Impossible de parler d’environnement sans aborder le sujet du transport collectif et de la mobilité en région. « Sérieusement, si on veut parler de grands chantiers de développement durable pour le Québec, il me semble qu’on devrait réfléchir davantage à ce secteur », propose le président.
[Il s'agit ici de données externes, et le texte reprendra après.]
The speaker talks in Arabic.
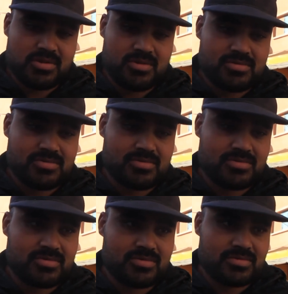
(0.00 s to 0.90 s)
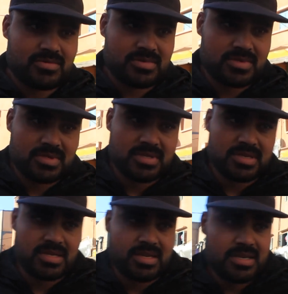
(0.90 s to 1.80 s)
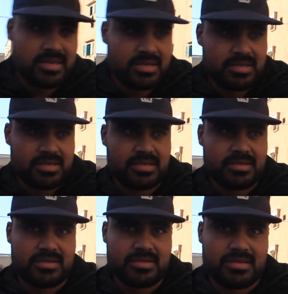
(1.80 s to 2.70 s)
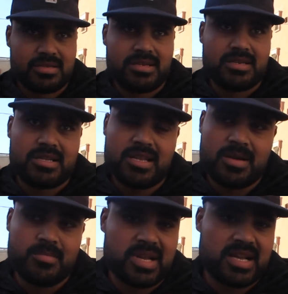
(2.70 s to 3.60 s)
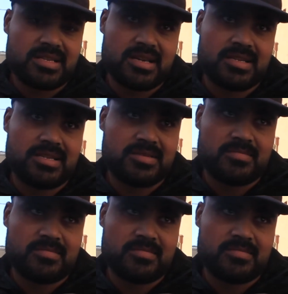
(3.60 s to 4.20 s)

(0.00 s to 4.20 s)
عاود شنو الرئيس في السيكتور شنو كيعاود الناس كيفاش وقع عمرها دار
« Tout le monde parle de la classe moyenne et de la famille ; c’est une bonne nouvelle ! Mais ça prend des mesures structurantes et il faut modifier la Loi sur les normes du travail pour permettre la conciliation famille-travail, ajoute-t-il. Ce que propose la CSN sur le sujet va bien au-delà de la hausse du salaire minimum, qu’elle juge nettement insuffisante pour sortir les gens de la pauvreté. Lorsqu’il est question de la réforme de la Loi, la CSN souhaite qu’elle permette une meilleure couverture et qu’elle mette fin aux disparités de traitement. « Le Parti libéral a fait un petit pas en annonçant une augmentation du nombre de jours de congés payés et l’ajout d’une troisième semaine de vacances », précise Jacques Létourneau qui ajoute « qu’il faudra plus qu’une politique de boîte à lunch pour offrir aux familles des conditions qui leur permettent de concilier leurs responsabilités familiales et leur travail ».